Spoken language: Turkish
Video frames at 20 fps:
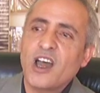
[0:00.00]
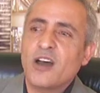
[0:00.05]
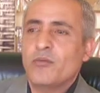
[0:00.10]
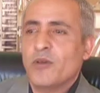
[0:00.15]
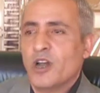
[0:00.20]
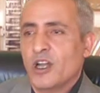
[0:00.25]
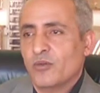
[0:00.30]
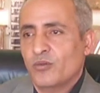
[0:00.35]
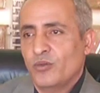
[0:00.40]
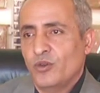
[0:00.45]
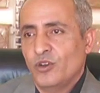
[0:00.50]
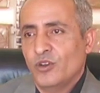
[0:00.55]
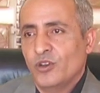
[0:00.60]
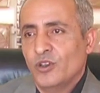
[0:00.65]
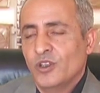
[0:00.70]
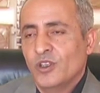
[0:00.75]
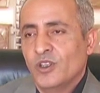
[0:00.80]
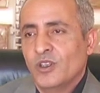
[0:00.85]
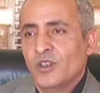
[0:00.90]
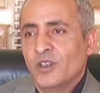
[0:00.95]
daha makbul.
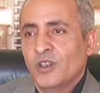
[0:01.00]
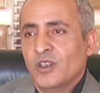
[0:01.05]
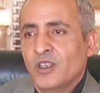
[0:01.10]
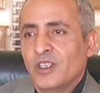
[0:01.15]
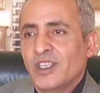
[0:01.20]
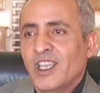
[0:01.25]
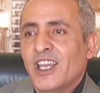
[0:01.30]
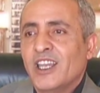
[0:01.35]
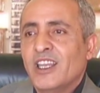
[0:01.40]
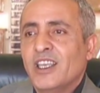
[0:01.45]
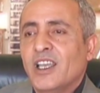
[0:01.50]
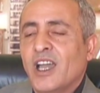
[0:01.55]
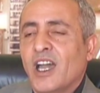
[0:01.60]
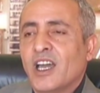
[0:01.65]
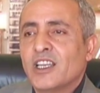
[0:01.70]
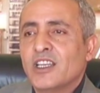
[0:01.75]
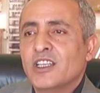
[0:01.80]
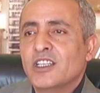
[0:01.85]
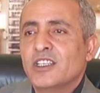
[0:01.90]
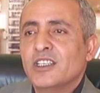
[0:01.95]
Yani
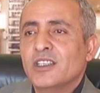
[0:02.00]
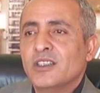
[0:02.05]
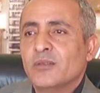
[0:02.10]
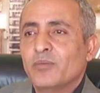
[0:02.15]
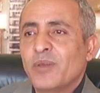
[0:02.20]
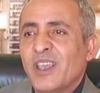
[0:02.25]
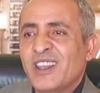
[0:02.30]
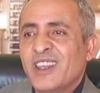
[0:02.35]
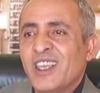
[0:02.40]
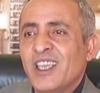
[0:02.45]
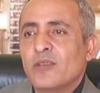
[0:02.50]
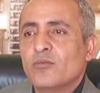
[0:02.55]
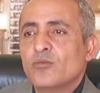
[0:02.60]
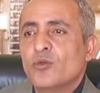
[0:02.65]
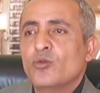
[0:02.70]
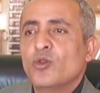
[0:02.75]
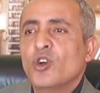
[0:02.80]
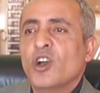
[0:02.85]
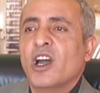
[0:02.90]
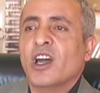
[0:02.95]
arının petek
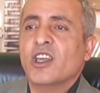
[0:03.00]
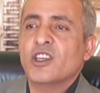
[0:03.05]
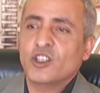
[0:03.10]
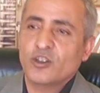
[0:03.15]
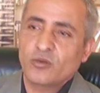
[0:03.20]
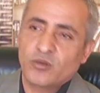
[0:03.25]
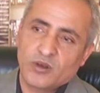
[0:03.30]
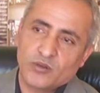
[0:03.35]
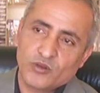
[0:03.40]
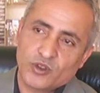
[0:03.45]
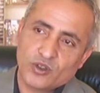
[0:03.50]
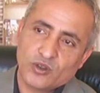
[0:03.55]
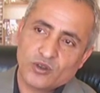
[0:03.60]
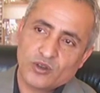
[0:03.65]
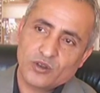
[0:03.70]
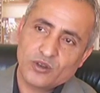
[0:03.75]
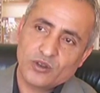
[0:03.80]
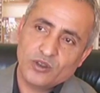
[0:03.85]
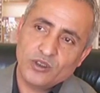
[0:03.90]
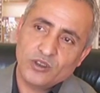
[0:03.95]
mumu karışmamış
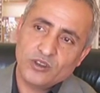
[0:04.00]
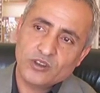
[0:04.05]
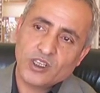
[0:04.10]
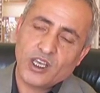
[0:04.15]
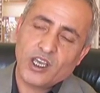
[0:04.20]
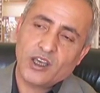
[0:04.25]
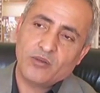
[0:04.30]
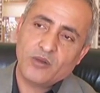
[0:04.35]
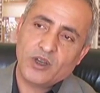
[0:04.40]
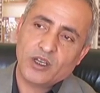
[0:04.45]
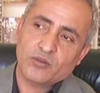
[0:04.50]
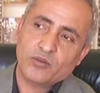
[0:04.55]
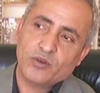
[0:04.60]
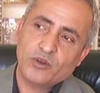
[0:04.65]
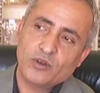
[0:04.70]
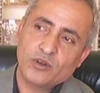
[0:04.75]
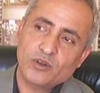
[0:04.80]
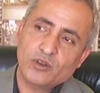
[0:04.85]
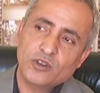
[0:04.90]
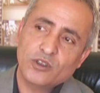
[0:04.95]
oluyor. Daha
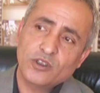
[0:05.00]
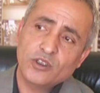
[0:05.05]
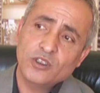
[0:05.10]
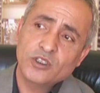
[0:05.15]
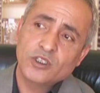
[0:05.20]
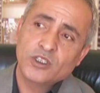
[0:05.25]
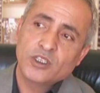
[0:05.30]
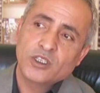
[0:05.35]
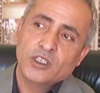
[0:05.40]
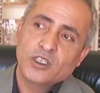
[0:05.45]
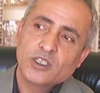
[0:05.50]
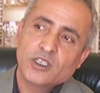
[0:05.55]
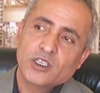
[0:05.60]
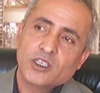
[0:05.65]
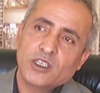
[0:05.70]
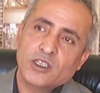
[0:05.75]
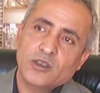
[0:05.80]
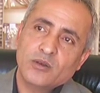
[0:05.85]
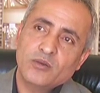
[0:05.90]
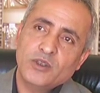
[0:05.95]
makbul oluyor.
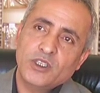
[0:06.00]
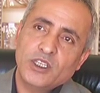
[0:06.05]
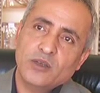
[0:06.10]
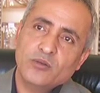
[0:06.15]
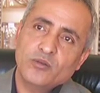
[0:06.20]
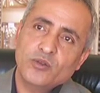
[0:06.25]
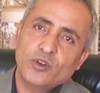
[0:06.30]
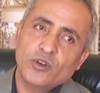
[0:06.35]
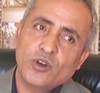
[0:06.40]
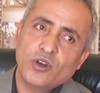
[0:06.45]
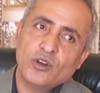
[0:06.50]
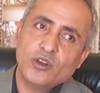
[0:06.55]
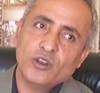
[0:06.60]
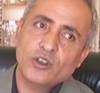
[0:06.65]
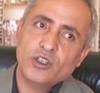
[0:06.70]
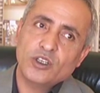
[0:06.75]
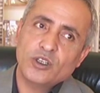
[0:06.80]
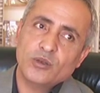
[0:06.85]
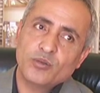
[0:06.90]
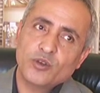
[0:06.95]
Ee, bir de bu
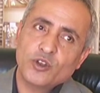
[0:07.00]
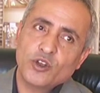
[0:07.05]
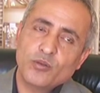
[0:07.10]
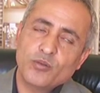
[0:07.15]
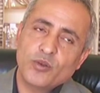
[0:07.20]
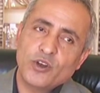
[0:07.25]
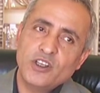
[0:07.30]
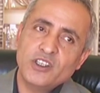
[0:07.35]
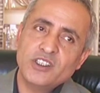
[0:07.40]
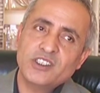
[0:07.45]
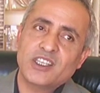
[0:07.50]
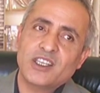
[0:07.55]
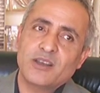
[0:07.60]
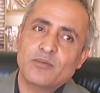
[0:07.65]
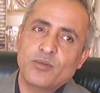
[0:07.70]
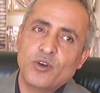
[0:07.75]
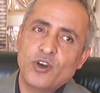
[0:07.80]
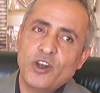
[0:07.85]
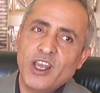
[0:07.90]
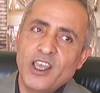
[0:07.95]
e, propolis
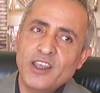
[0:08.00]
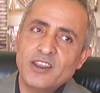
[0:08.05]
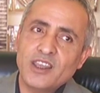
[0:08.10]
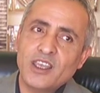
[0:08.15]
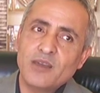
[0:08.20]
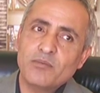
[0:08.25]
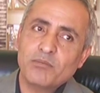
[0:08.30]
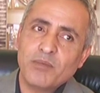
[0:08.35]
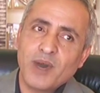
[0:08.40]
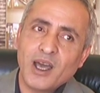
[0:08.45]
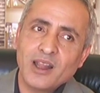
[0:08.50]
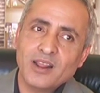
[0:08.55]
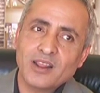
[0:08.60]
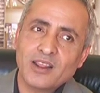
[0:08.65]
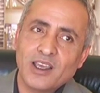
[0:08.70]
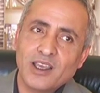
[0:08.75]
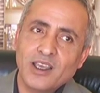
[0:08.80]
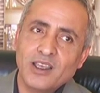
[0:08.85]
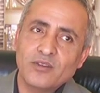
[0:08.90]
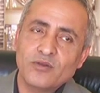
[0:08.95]
de, polende,
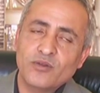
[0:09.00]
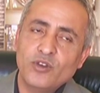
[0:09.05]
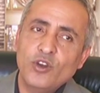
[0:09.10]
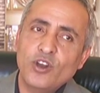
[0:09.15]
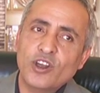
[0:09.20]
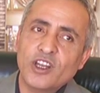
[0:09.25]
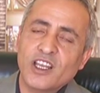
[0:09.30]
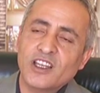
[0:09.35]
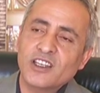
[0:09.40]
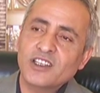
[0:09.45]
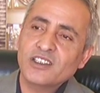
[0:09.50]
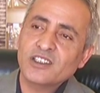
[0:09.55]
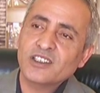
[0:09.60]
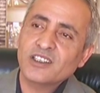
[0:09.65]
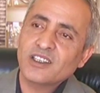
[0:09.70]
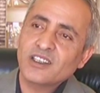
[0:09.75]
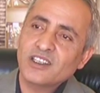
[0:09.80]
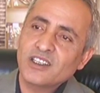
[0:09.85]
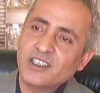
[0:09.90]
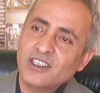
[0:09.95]
balda, floranın,
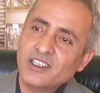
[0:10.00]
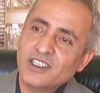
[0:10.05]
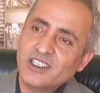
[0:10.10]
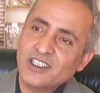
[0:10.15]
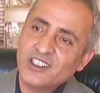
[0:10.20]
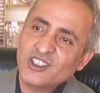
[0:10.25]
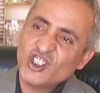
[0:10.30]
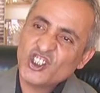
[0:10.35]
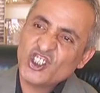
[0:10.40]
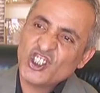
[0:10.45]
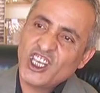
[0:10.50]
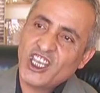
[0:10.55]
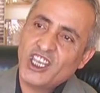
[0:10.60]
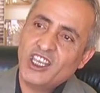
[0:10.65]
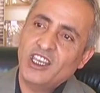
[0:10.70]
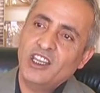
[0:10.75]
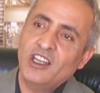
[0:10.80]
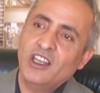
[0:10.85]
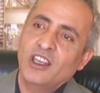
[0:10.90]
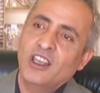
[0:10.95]
e,
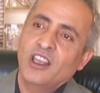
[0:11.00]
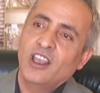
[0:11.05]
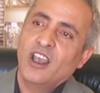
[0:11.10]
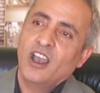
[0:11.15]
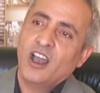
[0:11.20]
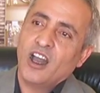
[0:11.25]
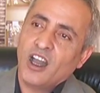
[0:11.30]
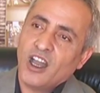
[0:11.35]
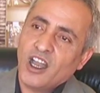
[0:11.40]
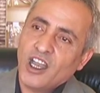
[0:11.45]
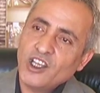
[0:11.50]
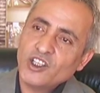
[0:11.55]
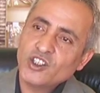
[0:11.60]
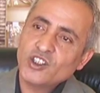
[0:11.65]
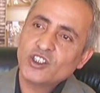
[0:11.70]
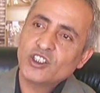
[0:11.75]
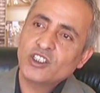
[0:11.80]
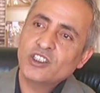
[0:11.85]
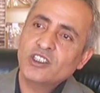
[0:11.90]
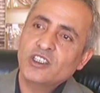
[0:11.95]
çiçeğin,
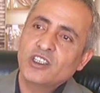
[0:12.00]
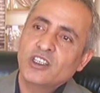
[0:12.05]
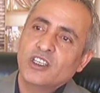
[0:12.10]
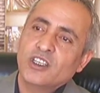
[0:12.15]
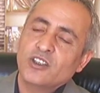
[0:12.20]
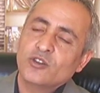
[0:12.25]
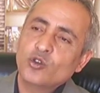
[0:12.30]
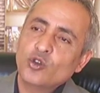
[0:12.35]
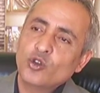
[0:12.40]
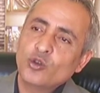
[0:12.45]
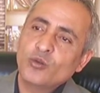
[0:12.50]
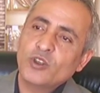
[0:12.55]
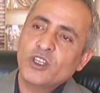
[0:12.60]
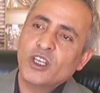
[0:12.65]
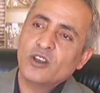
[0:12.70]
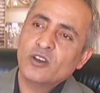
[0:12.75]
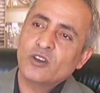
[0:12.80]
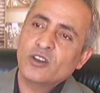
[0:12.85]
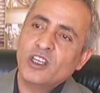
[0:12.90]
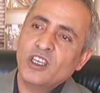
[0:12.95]
ağacın
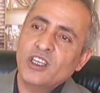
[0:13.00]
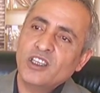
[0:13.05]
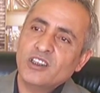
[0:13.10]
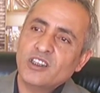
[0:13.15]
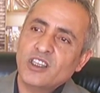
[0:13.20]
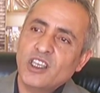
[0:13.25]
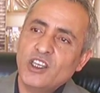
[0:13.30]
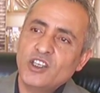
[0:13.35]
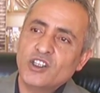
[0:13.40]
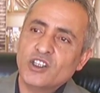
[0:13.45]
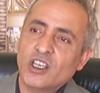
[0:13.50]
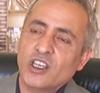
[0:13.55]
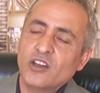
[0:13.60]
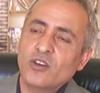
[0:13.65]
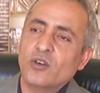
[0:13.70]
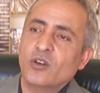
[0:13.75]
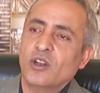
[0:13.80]
durumuna göre değişken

--- TASK INSTRUCTIONS ---
The reply should hold every record, unchanged, and no pictures.

--- EXERCISE RESPONSE ---
Spoken language: Turkish
Video frames at 20 fps:
[0:00.00]
[0:00.05]
[0:00.10]
[0:00.15]
[0:00.20]
[0:00.25]
[0:00.30]
[0:00.35]
[0:00.40]
[0:00.45]
[0:00.50]
[0:00.55]
[0:00.60]
[0:00.65]
[0:00.70]
[0:00.75]
[0:00.80]
[0:00.85]
[0:00.90]
[0:00.95]
daha makbul.
[0:01.00]
[0:01.05]
[0:01.10]
[0:01.15]
[0:01.20]
[0:01.25]
[0:01.30]
[0:01.35]
[0:01.40]
[0:01.45]
[0:01.50]
[0:01.55]
[0:01.60]
[0:01.65]
[0:01.70]
[0:01.75]
[0:01.80]
[0:01.85]
[0:01.90]
[0:01.95]
Yani
[0:02.00]
[0:02.05]
[0:02.10]
[0:02.15]
[0:02.20]
[0:02.25]
[0:02.30]
[0:02.35]
[0:02.40]
[0:02.45]
[0:02.50]
[0:02.55]
[0:02.60]
[0:02.65]
[0:02.70]
[0:02.75]
[0:02.80]
[0:02.85]
[0:02.90]
[0:02.95]
arının petek
[0:03.00]
[0:03.05]
[0:03.10]
[0:03.15]
[0:03.20]
[0:03.25]
[0:03.30]
[0:03.35]
[0:03.40]
[0:03.45]
[0:03.50]
[0:03.55]
[0:03.60]
[0:03.65]
[0:03.70]
[0:03.75]
[0:03.80]
[0:03.85]
[0:03.90]
[0:03.95]
mumu karışmamış
[0:04.00]
[0:04.05]
[0:04.10]
[0:04.15]
[0:04.20]
[0:04.25]
[0:04.30]
[0:04.35]
[0:04.40]
[0:04.45]
[0:04.50]
[0:04.55]
[0:04.60]
[0:04.65]
[0:04.70]
[0:04.75]
[0:04.80]
[0:04.85]
[0:04.90]
[0:04.95]
oluyor. Daha
[0:05.00]
[0:05.05]
[0:05.10]
[0:05.15]
[0:05.20]
[0:05.25]
[0:05.30]
[0:05.35]
[0:05.40]
[0:05.45]
[0:05.50]
[0:05.55]
[0:05.60]
[0:05.65]
[0:05.70]
[0:05.75]
[0:05.80]
[0:05.85]
[0:05.90]
[0:05.95]
makbul oluyor.
[0:06.00]
[0:06.05]
[0:06.10]
[0:06.15]
[0:06.20]
[0:06.25]
[0:06.30]
[0:06.35]
[0:06.40]
[0:06.45]
[0:06.50]
[0:06.55]
[0:06.60]
[0:06.65]
[0:06.70]
[0:06.75]
[0:06.80]
[0:06.85]
[0:06.90]
[0:06.95]
Ee, bir de bu
[0:07.00]
[0:07.05]
[0:07.10]
[0:07.15]
[0:07.20]
[0:07.25]
[0:07.30]
[0:07.35]
[0:07.40]
[0:07.45]
[0:07.50]
[0:07.55]
[0:07.60]
[0:07.65]
[0:07.70]
[0:07.75]
[0:07.80]
[0:07.85]
[0:07.90]
[0:07.95]
e, propolis
[0:08.00]
[0:08.05]
[0:08.10]
[0:08.15]
[0:08.20]
[0:08.25]
[0:08.30]
[0:08.35]
[0:08.40]
[0:08.45]
[0:08.50]
[0:08.55]
[0:08.60]
[0:08.65]
[0:08.70]
[0:08.75]
[0:08.80]
[0:08.85]
[0:08.90]
[0:08.95]
de, polende,
[0:09.00]
[0:09.05]
[0:09.10]
[0:09.15]
[0:09.20]
[0:09.25]
[0:09.30]
[0:09.35]
[0:09.40]
[0:09.45]
[0:09.50]
[0:09.55]
[0:09.60]
[0:09.65]
[0:09.70]
[0:09.75]
[0:09.80]
[0:09.85]
[0:09.90]
[0:09.95]
balda, floranın,
[0:10.00]
[0:10.05]
[0:10.10]
[0:10.15]
[0:10.20]
[0:10.25]
[0:10.30]
[0:10.35]
[0:10.40]
[0:10.45]
[0:10.50]
[0:10.55]
[0:10.60]
[0:10.65]
[0:10.70]
[0:10.75]
[0:10.80]
[0:10.85]
[0:10.90]
[0:10.95]
e,
[0:11.00]
[0:11.05]
[0:11.10]
[0:11.15]
[0:11.20]
[0:11.25]
[0:11.30]
[0:11.35]
[0:11.40]
[0:11.45]
[0:11.50]
[0:11.55]
[0:11.60]
[0:11.65]
[0:11.70]
[0:11.75]
[0:11.80]
[0:11.85]
[0:11.90]
[0:11.95]
çiçeğin,
[0:12.00]
[0:12.05]
[0:12.10]
[0:12.15]
[0:12.20]
[0:12.25]
[0:12.30]
[0:12.35]
[0:12.40]
[0:12.45]
[0:12.50]
[0:12.55]
[0:12.60]
[0:12.65]
[0:12.70]
[0:12.75]
[0:12.80]
[0:12.85]
[0:12.90]
[0:12.95]
ağacın
[0:13.00]
[0:13.05]
[0:13.10]
[0:13.15]
[0:13.20]
[0:13.25]
[0:13.30]
[0:13.35]
[0:13.40]
[0:13.45]
[0:13.50]
[0:13.55]
[0:13.60]
[0:13.65]
[0:13.70]
[0:13.75]
[0:13.80]
durumuna göre değişken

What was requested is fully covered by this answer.